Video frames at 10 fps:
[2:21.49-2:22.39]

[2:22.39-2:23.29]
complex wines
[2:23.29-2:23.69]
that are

--

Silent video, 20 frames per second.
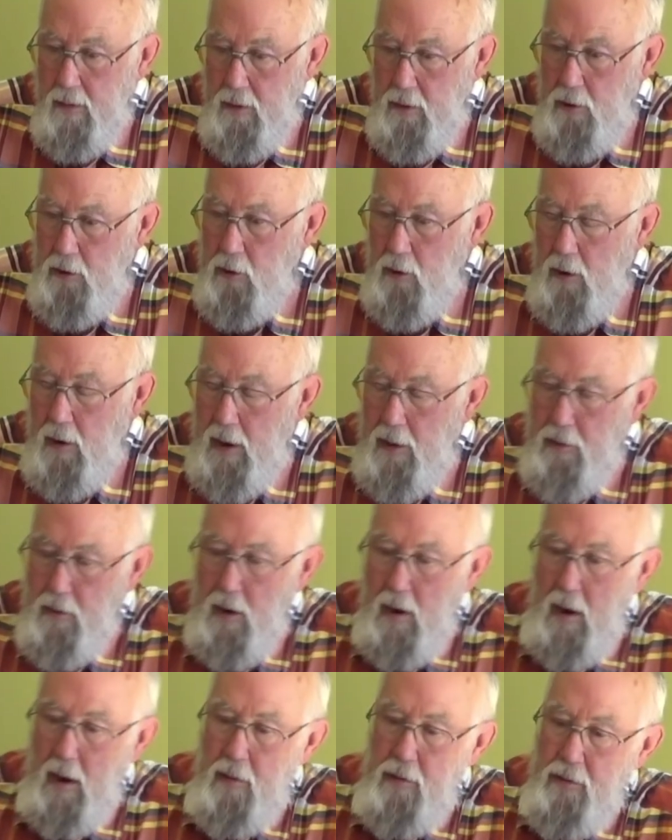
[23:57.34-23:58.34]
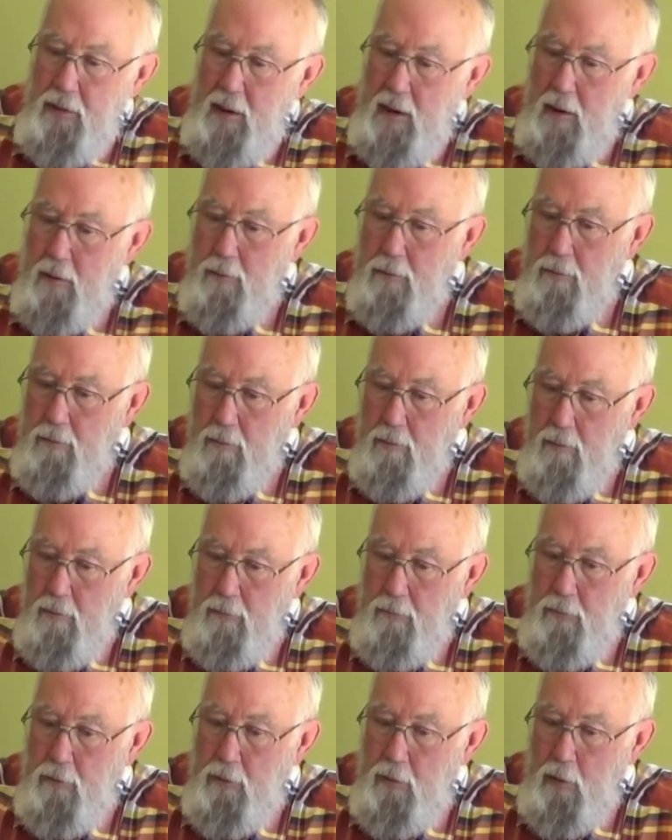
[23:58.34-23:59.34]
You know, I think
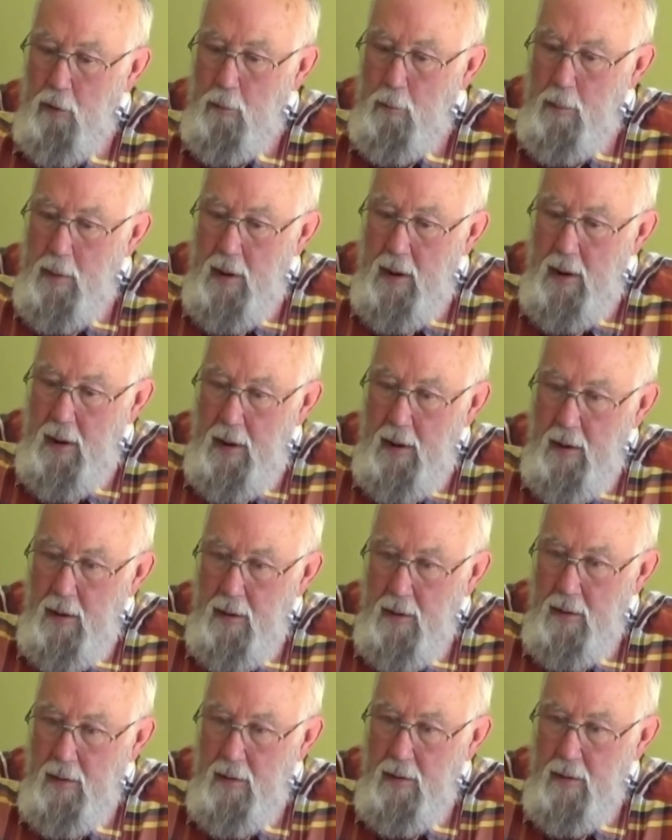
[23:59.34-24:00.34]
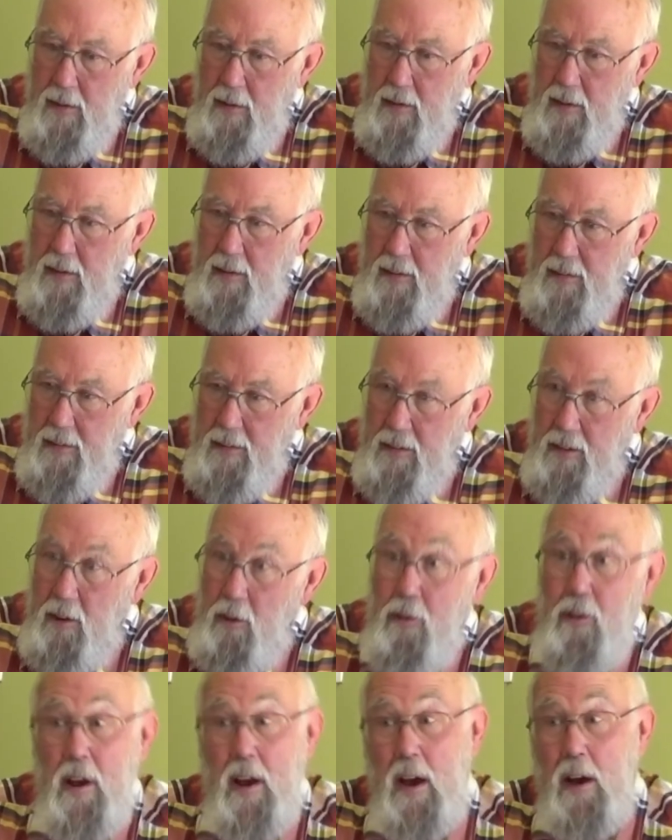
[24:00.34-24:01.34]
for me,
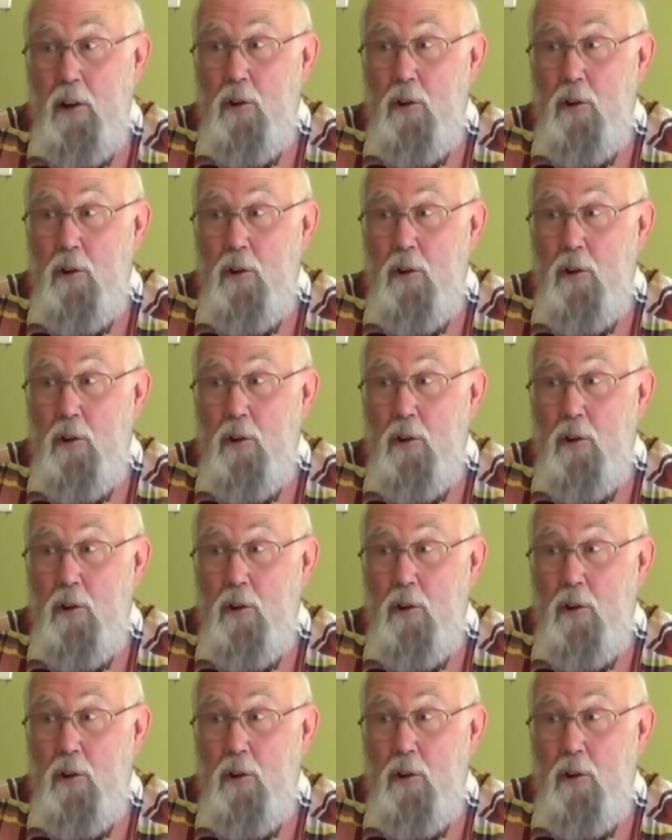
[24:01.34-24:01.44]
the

• _Your goal_: The expected answer is one number: how many lines above contain "frames".

• _Exercise output_: 2